- _DESCRIPTION OF THE TASK_: Return the entries that follow exactly, with no images.

- _DATASET RECORDS_:
--- START ---
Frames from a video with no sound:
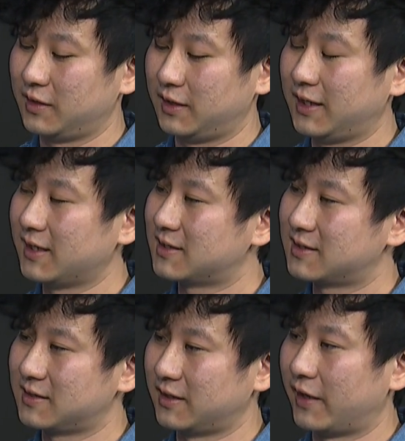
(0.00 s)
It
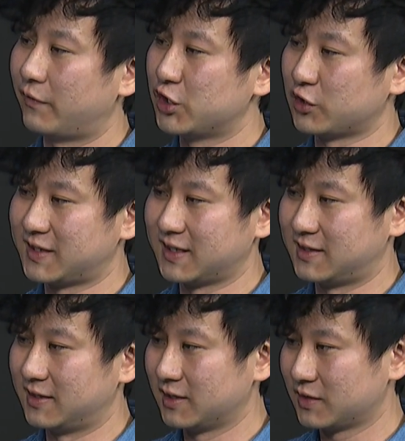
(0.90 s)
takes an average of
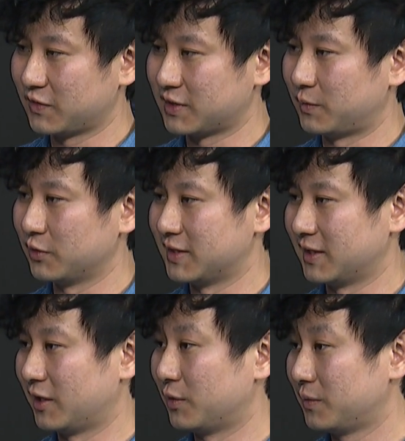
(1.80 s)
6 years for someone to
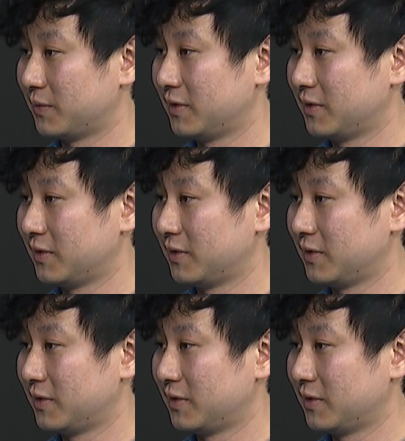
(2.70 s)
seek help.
--- END ---
- _OUTPUT_:
Frames from a video with no sound:
(0.00 s)
It
(0.90 s)
takes an average of
(1.80 s)
6 years for someone to
(2.70 s)
seek help.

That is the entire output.